A clean scan is your goal.
Note that you may want to uninstall Malwarebytes, as its trial version will have disabled Windows Defender in Windows Security. This isn’t really a problem; you shouldn’t have two fully-featured security solutions running at the same time, and Windows Security knows to step aside when Malwarebytes is installed. That being said, if you don’t plan on keeping Malwarebytes, you’ll probably want to remember to uninstall it when all is said and done. If you don’t, after the trial period it will step aside; Windows Security will resume full real-time protection, and Malwarebytes will remain available for on-demand scans.
It’s possible Malwarebytes may be unable to remove some PUPs. If that’s the case (or even if it’s not), I want you to take one more step.
AdwCleaner is perhaps best downloaded from our friends over at BleepingComputer.com. (AdwCleaner was purchased by Malwarebytes in 2016, but remains a separate tool.)
Speaking of being careful, remember to avoid advertisements that say “Download” or “Free Download.” Those are not the programs you want. The button that I used simply read, “Download Now @BleepingComputer.”
AdwCleaner has no install. Once downloaded, simply run it, and answer Yes to any UAC prompt.
Also click I agree to any licensing terms agreement. Click Scan Now.
Once the scan is complete, AdwCleaner will present its scan results.
If you’re not certain about what AdwCleaner finds, go ahead and let it clean up anything you don’t recognize by clicking Clean & Repair. (It first warns you that all programs should be closed.)
The ultimate removal
Even with the tools I’ve outlined and other tools that may also be used or come along later, there’s a real possibility that the unwanted software will still not be completely or successfully removed. This often happens when the PUP is new and the security-software makers are catching up to the latest tricks.

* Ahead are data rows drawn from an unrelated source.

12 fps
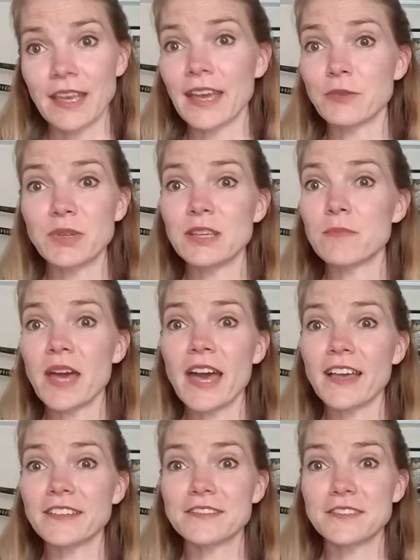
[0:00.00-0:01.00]
And when he
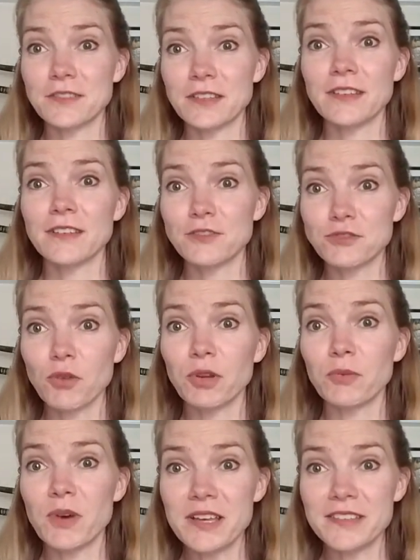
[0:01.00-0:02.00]
passed, so
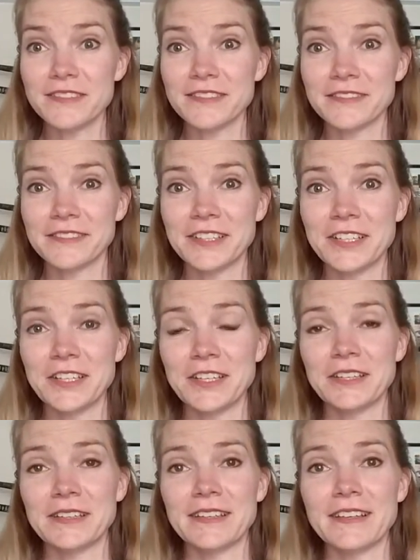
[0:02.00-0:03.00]
it was.
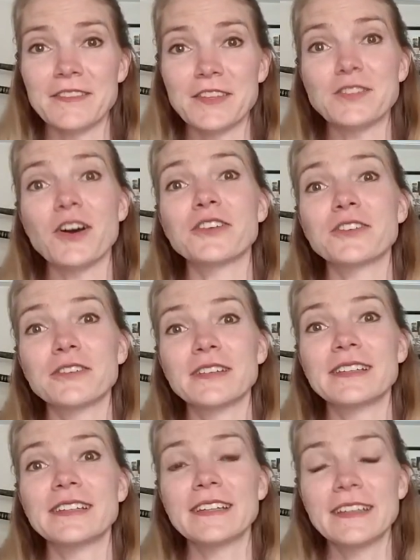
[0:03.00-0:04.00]
The daughter
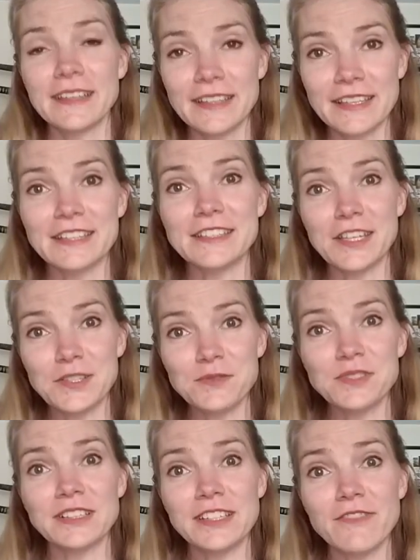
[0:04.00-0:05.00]

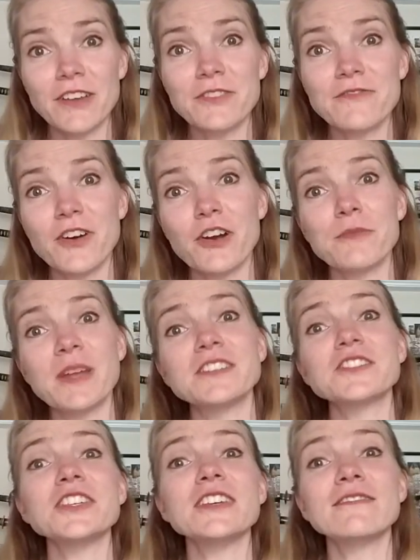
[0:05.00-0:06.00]
continued to live on the farm,
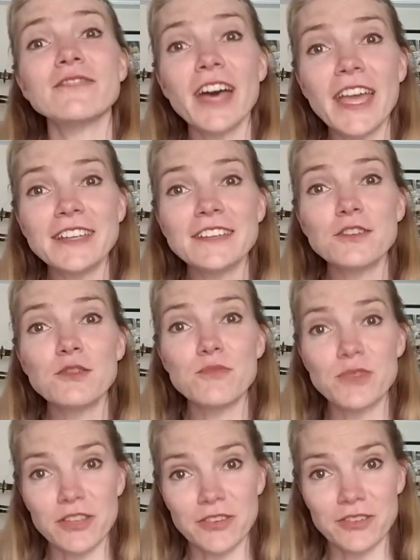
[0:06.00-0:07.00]
and she invited her
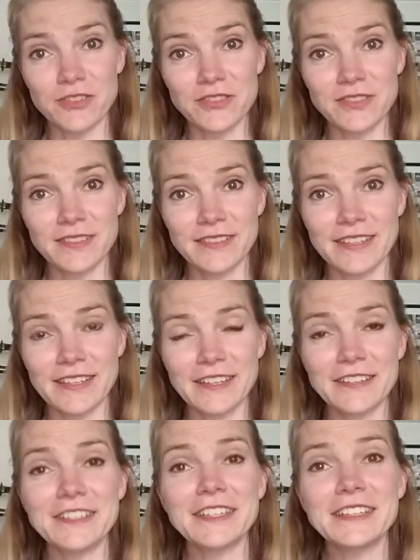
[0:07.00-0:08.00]
brothers
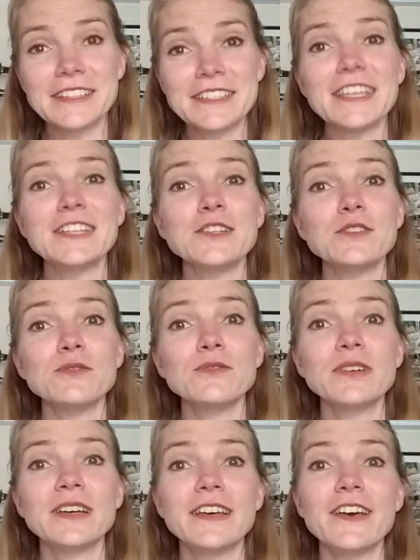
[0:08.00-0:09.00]
to
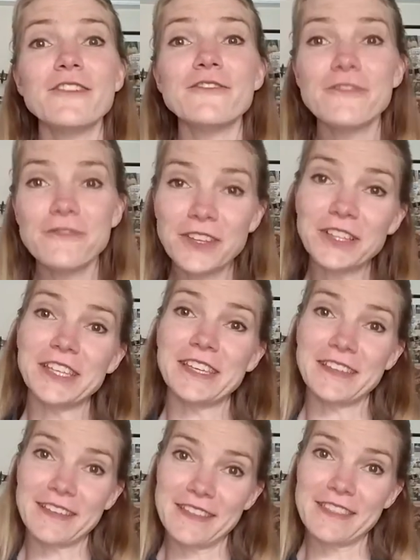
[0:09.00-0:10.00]
continue
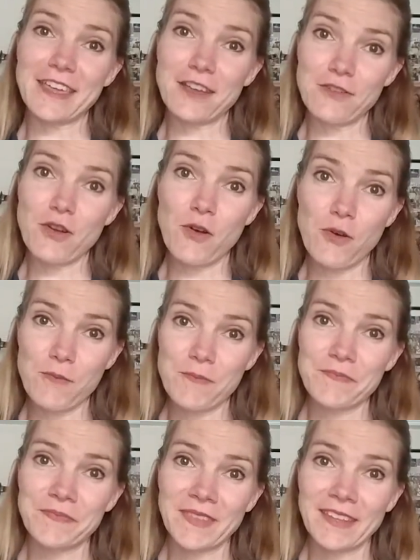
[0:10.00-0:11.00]
filling their
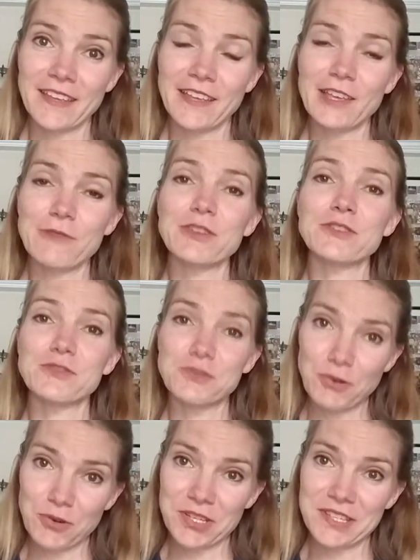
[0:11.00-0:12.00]
home with
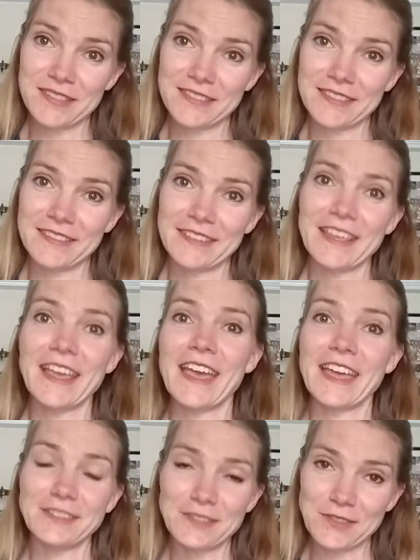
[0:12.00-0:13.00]
stories
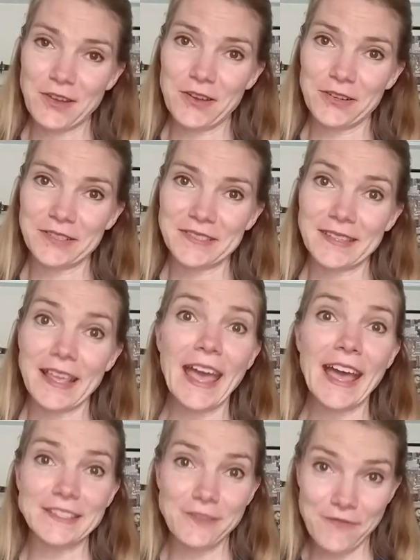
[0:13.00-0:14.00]
and songs
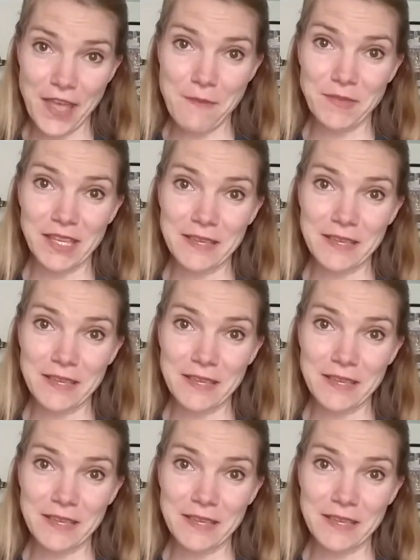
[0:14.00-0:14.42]
as a family.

It’s worthwhile to consider restoring to a recent backup image. Restoring will make these things go away every single time.
If you have a backup image of the machine as it was prior to these pests getting installed, you can simply restore your machine to that image, and they’re gone. No fancy tools are needed, and you needn’t just hope that it works. Restoring to a prior backup works every time.
Presuming, of course, you have one.
The offer is often hidden and defaulted to “Yes”. The technicality is, by choosing this default (or not unchecking the appropriate box) when you install a program you’ve downloaded, you’re requesting this other software be installed.
Don’t do that.
Whenever you install or update any software — even software you’ve purchased or already have installed — always choose the “Custom” or “Detailed” option. Choose whatever option is not the default option.
Then pay very close attention to every option you’re presented. If it offers you something that is not clearly related to the software you want, uncheck it. If it offers to change your search page, uncheck it. If it offer to install some toolbar, uncheck it.
You get the idea.
The bottom line is, if you’re not careful when you install software — even software from reputable vendors — you may end up with things you never expected or wanted.
There’s nothing “potentially unwanted” about it.